Lavish parades for returning U.S. troops in Washington, DC and New York City have ended, giving Americans a sense of closure to the war in the Persian Gulf. But the forces our country helped unleash in the Persian Gulf rage on, as they will for years. The region's air, water, and soil -- and those who depend on them -- remain under assault.
U.S. forces laid waste to Iraq's electric power grid, which in turn disabled sewage and water systems. Raw waste flowed into streets and rivers, and diseases spread. Thousands of Iraqi children are dying from disease and starvation. Meanwhile, Kuwaiti oil wells set afire by Iraqi troops remain ablaze. Media stories have burned in our minds images of the fires, which darken the sky and pollute the region.
The Persian Gulf devastation is a testament to the dangers Art and Jocele Meyer write of in their recent release Earthkeepers: Environmental Perspectives on Hunger, Poverty, and Injustice. Though written before the Persian Gulf war, the book anticipates the risks of just such a conflict. The war in large measure was waged over cheap oil. "Cheap energy is what makes the affluent lifestyle of the industrialized world possible," the Meyers write. A threat to the finite oil supply -- and affluent lifestyle -- raises the risk of war, with the attendant destruction of people and the land where oil flows.

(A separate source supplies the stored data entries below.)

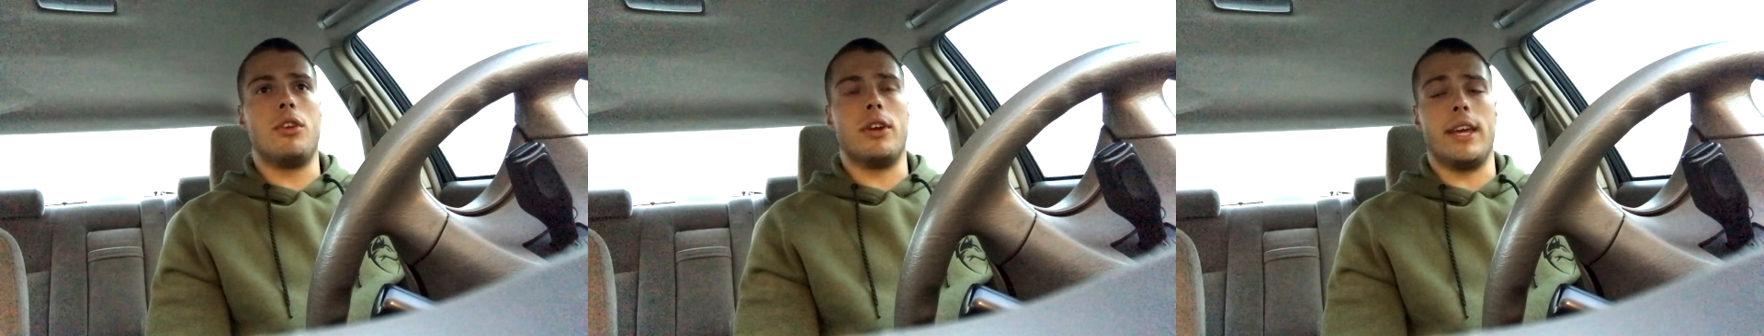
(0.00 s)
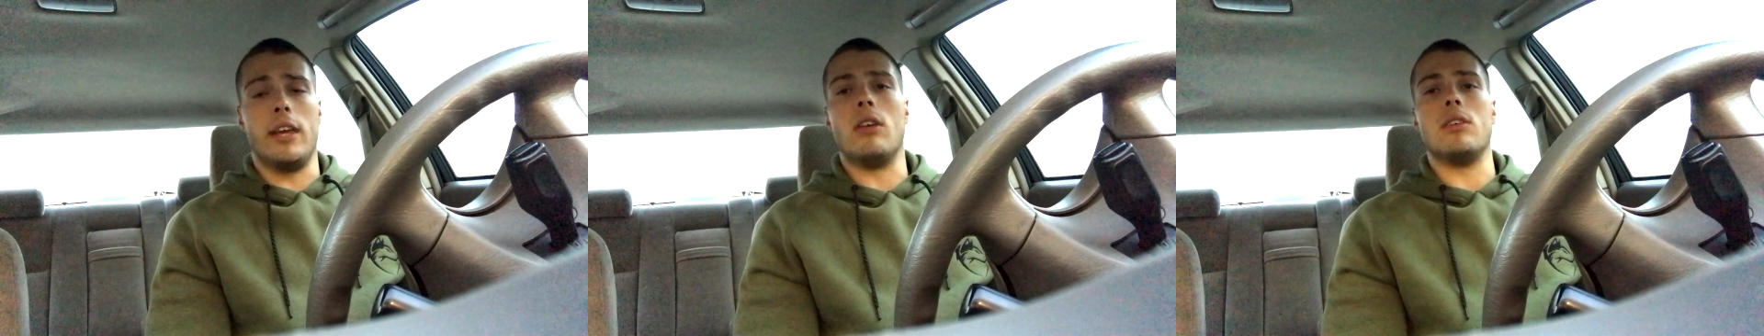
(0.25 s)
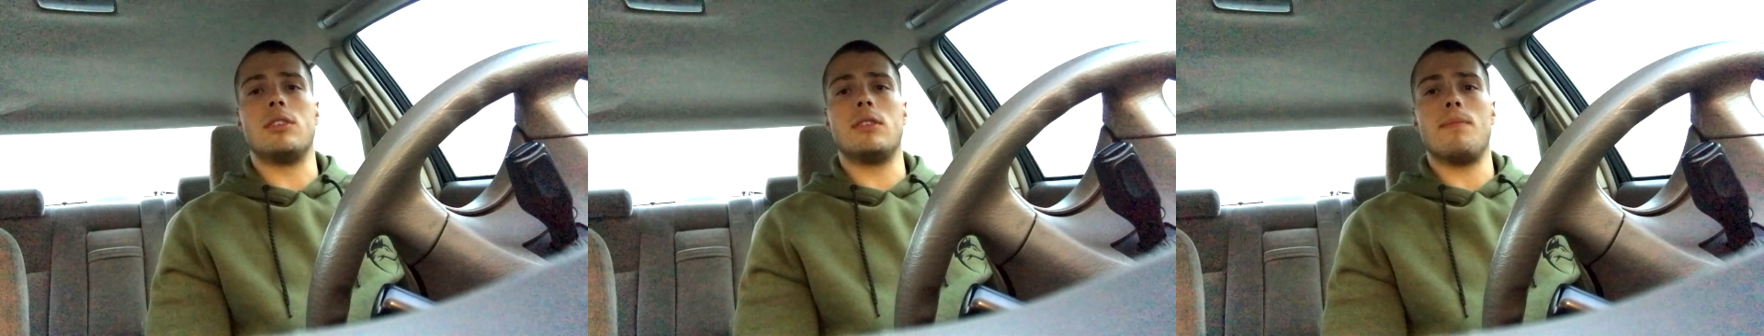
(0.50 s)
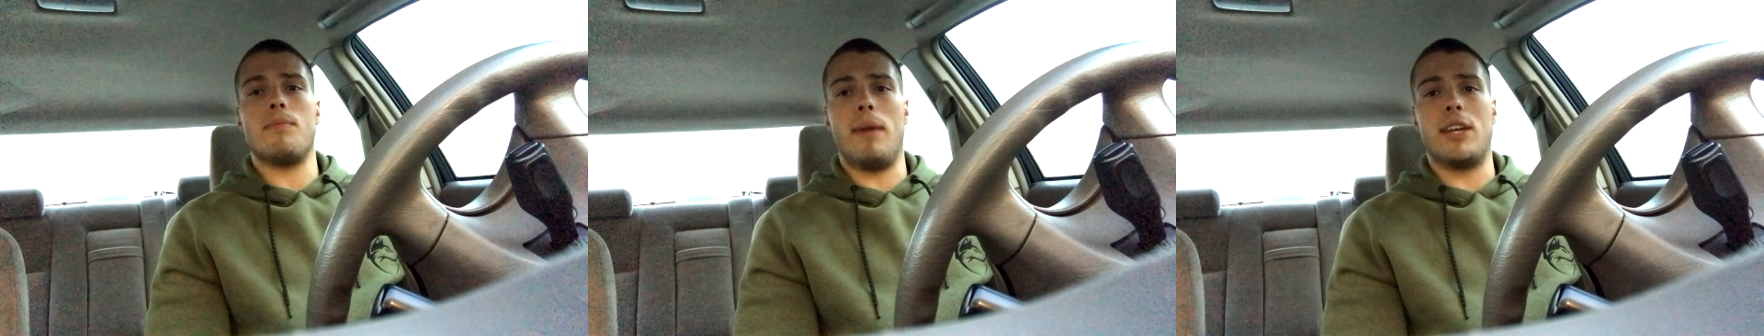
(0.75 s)

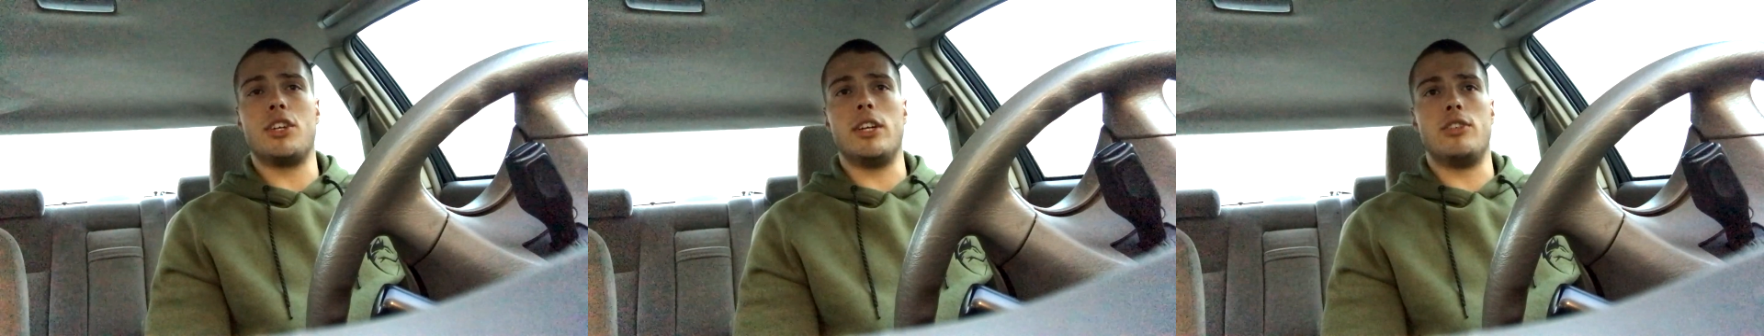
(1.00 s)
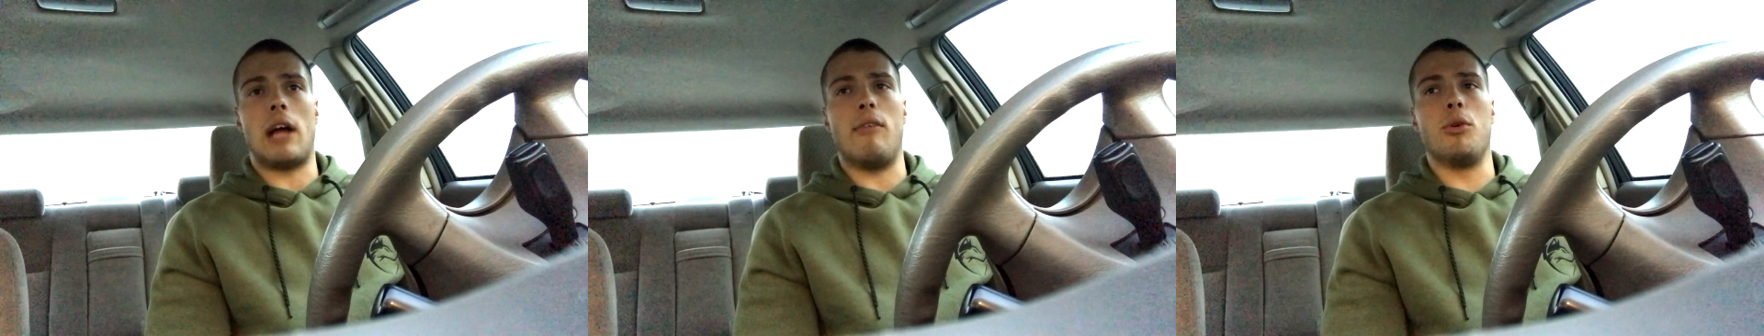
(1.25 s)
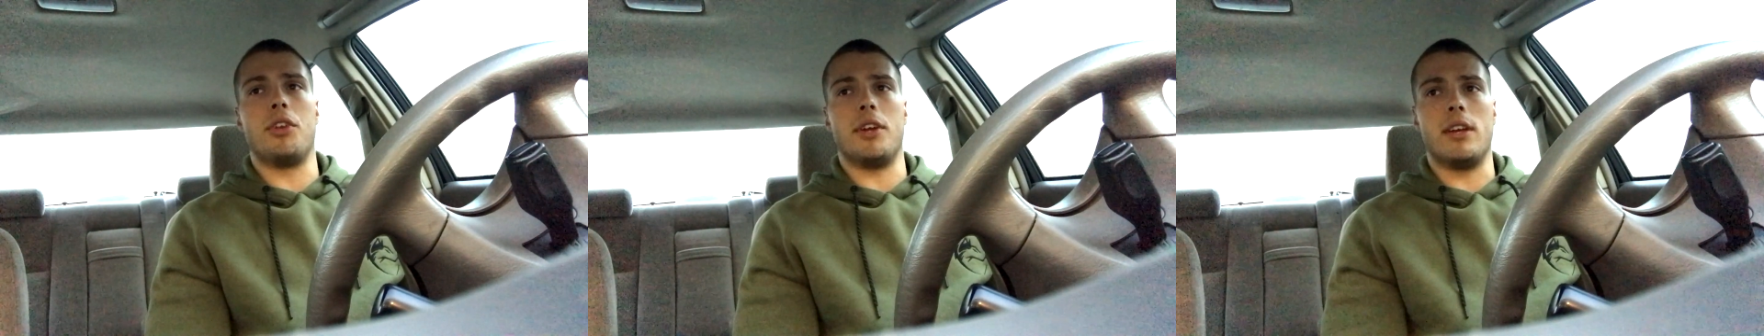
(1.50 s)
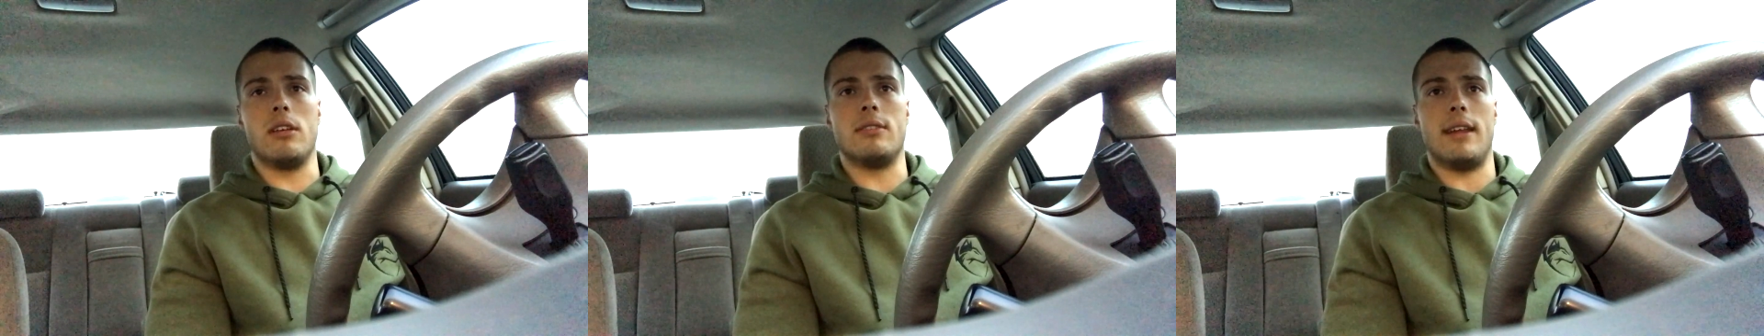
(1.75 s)
heels. Make sure you're driving with your
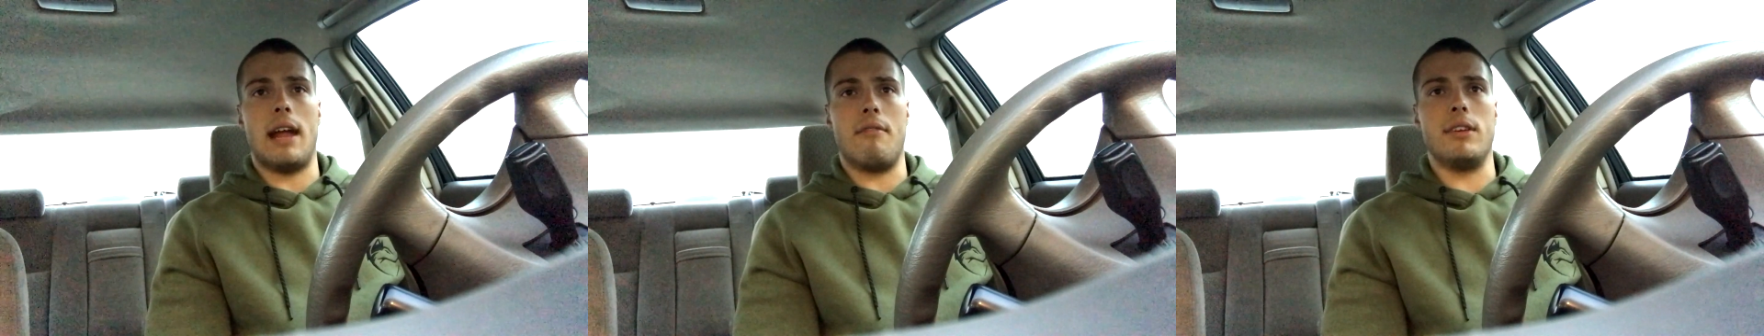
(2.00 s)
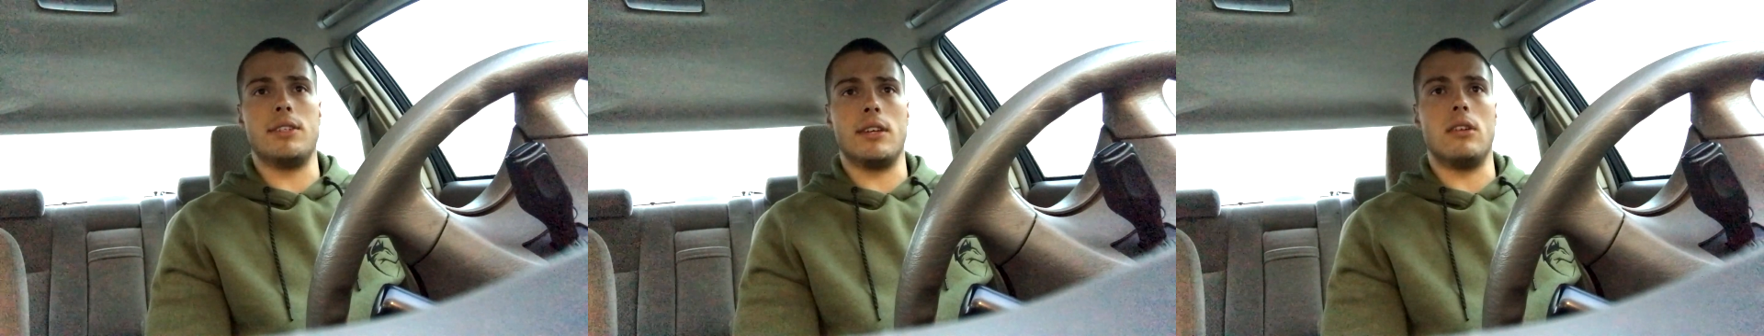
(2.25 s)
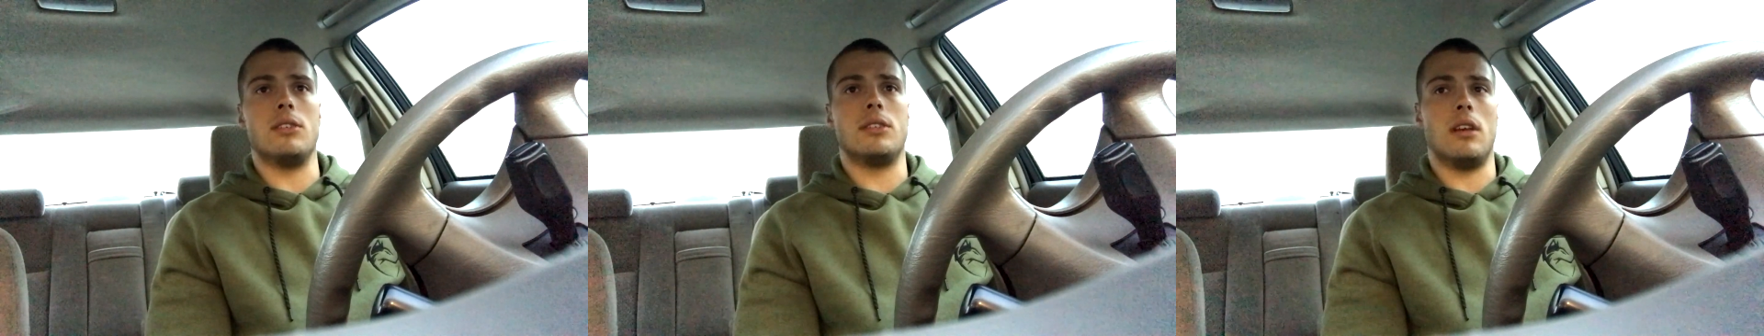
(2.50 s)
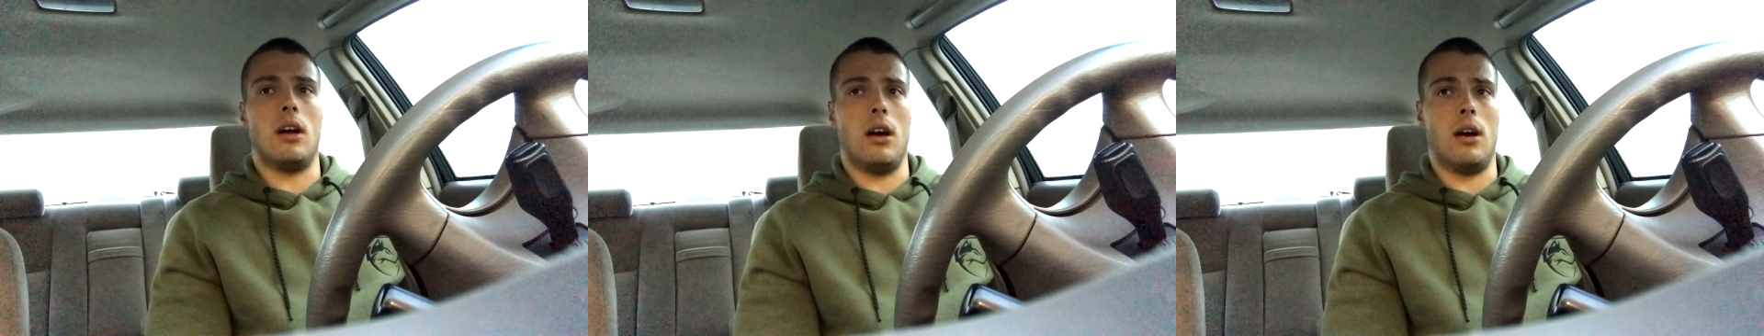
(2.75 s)
heels on every single
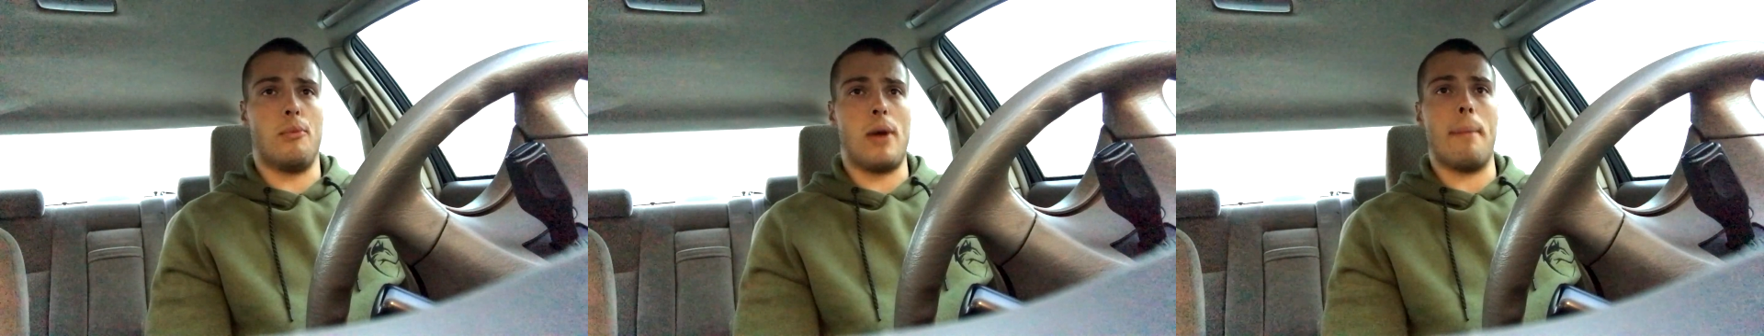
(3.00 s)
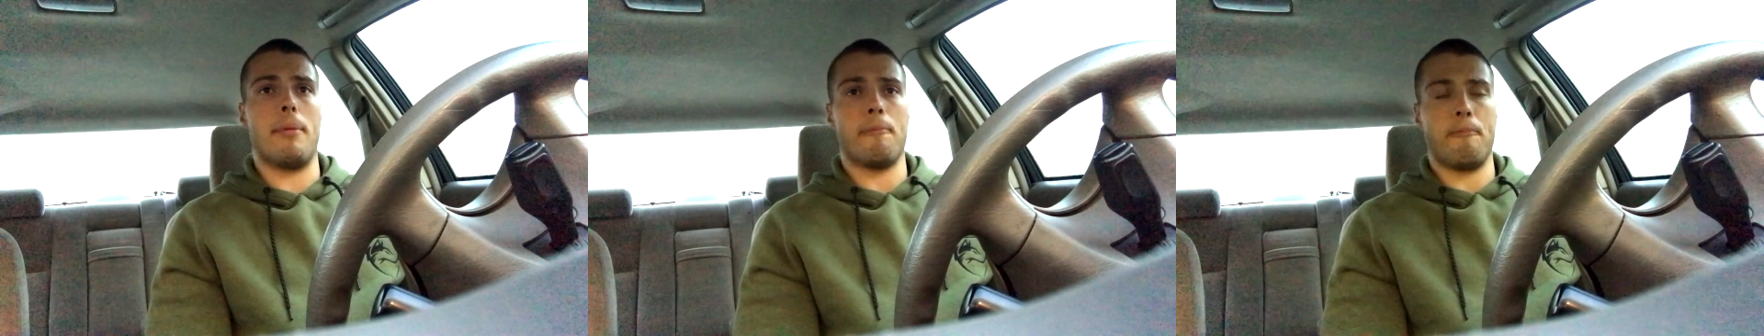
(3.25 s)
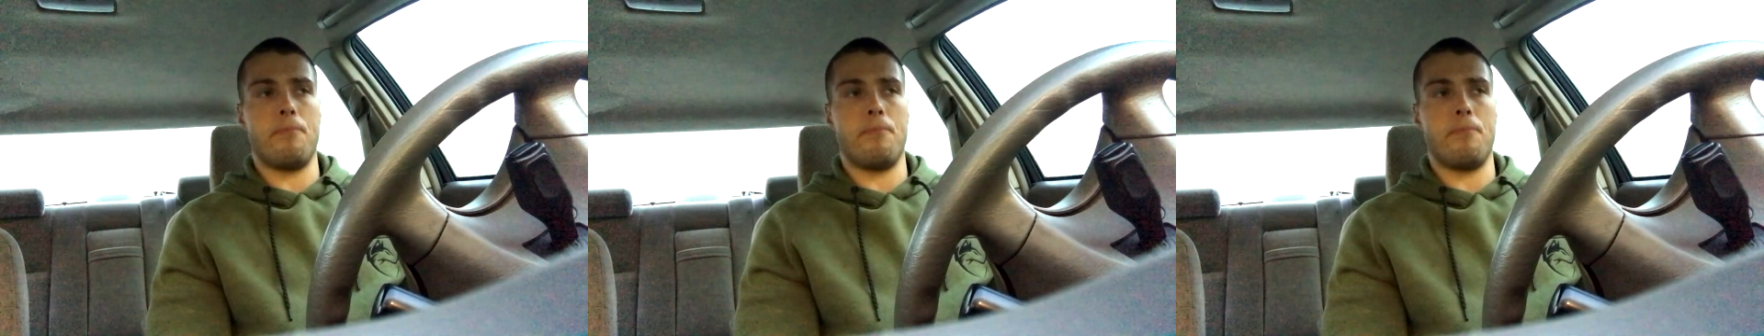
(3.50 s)
rep.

Earthkeepers considers the links between war and ecology, waste and want. As demonstrated in the Persian Gulf, war and the preparations for war scar the earth. The cycle also works in reverse, they point out, with a degraded environment leading to hunger, poverty, and conflict. The conflict may be over dwindling supplies of oil or clean drinking water. The result in all of this is "human suffering and the groaning of the earth."